First I would say read your Bible and enjoy it. In order to do that, there are places in the Bible that I would not recommend you start. This is the problem with these “Read Through Your Bible in a Year” programs. With most of them you lose interest real quick. Those Old Testament books can be a little boring at first, and hard to wade through. I would suggest that you start in three places. The Gospel of John, GEPC, and Proverbs. This approach will allow you to see what kind of Bible study is most enjoyable to you. So let’s break this down. The Gospel of John is familiar to many, with great stories of Jesus’ earthly ministry. It starts with “In the beginning was the Word,” and moves on the Christ’s earthly ministry including John 3:16. The Gospel of John flows well and is a good read that will encourage many young Christians in their new found faith in Christ. GEPC (Galatians, Ephesians, Philippians, Collisions) are those four small books in about the center of the New Testament. If you want a small book that you could read all the way through in one sitting, a small book that you could wrap your mind around its entirety, then these are good for that. These four books can be more challenging than the Gospel of John. They are little more in depth, more theological. You can read just a few verse in these books and meditate, or read an entire chapter, and go back the next day start over. It takes a while to fully digest the content of these four books. They are good to begin exercising those new Spiritual discernment muscles. The book of Proverbs is fun to read, because it is easy to take the short wise sayings and quickly apply them to your everyday life. Proverbs has no great deep overarching theme except to understand and get wisdom. You may need to get a dictionary (or google it) to understand some of the sayings, but many are readily understood with no further study. There are 31 chapters in Proverbs and many Christians make it a lifetime, daily habit, to read one chapter each day for the day of the month (ie Chapter one on the 1st, and chapter two on the 2nd etc).

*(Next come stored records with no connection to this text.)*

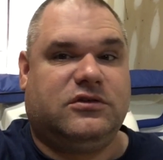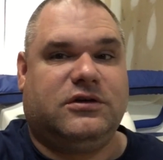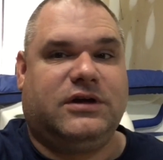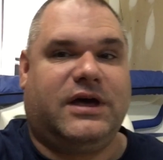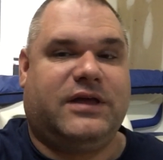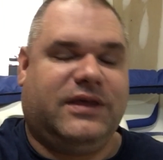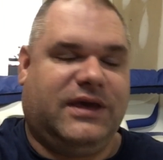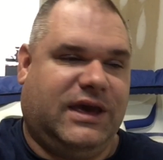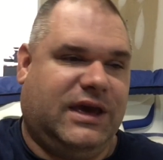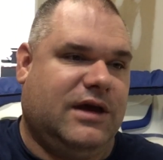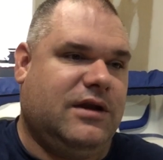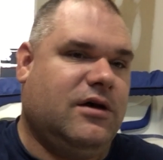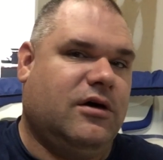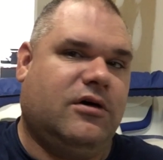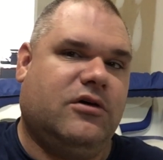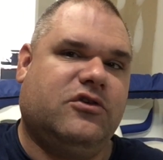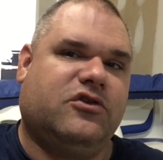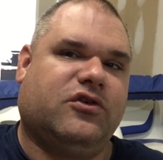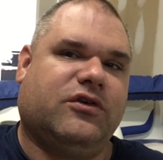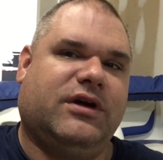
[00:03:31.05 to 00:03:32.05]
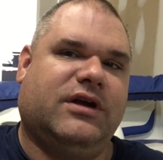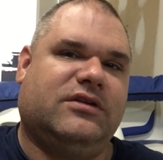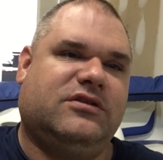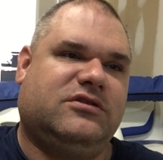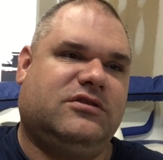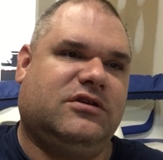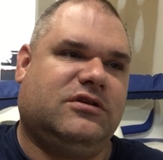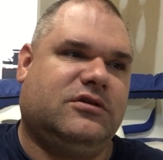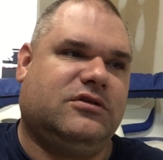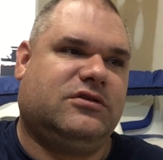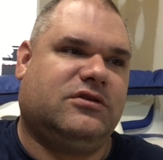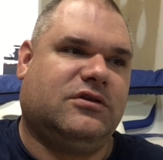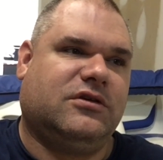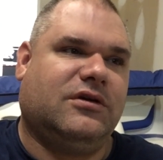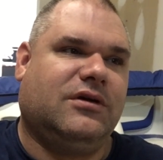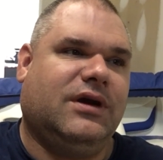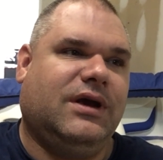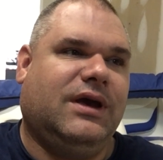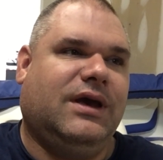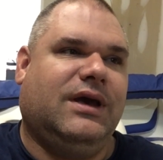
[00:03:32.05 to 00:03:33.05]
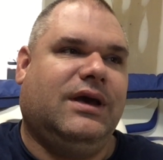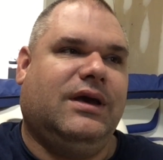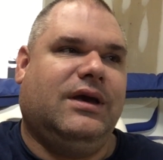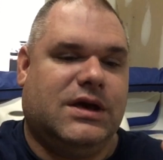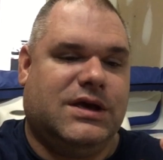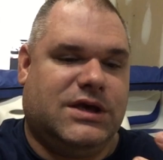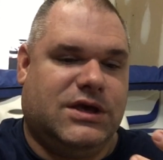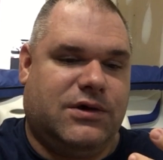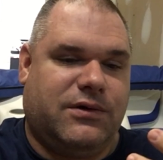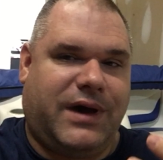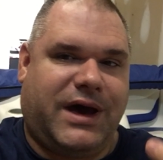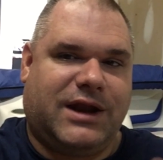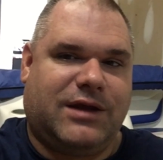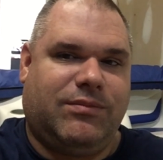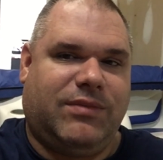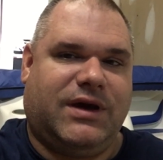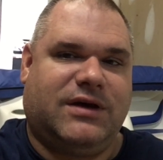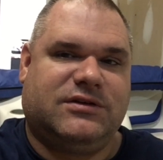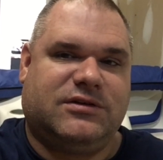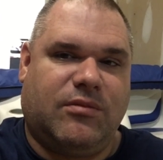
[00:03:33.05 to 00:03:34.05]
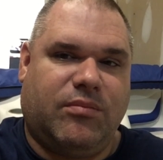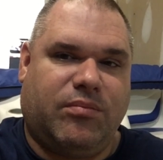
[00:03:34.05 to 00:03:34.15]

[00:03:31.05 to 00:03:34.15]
Now, the end-hole transducer, you had to mount a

These three places which I recommend you start all three at once, will begin to show how and where you most enjoy reading and studying your Bible. You may be the type who likes to dig in a little deeper in the GEPC, or just enjoy the Gospel story of the Gospels, or a daily dose of wisdom from Proverbs. In time you may find yourself taking this three prong approach to your reading and study everyday. In time, as your Spiritual muscles grow, you will forge on to other great, and more challenging, adventures in your Bible. One day your will even appreciate Leviticus, and see the mind of God and the principle of the Gospel in the law. You will learn to enjoy the beauty of Hebrew poetry or the challenges of understanding Revelation. I hope this encourages and challenges yo to get into your Bibles! And when you have questions, come to church and ask them. By they way, the fact that our young people ask “where to read” tells me why they have the most questions to ask on question night. God bless you all!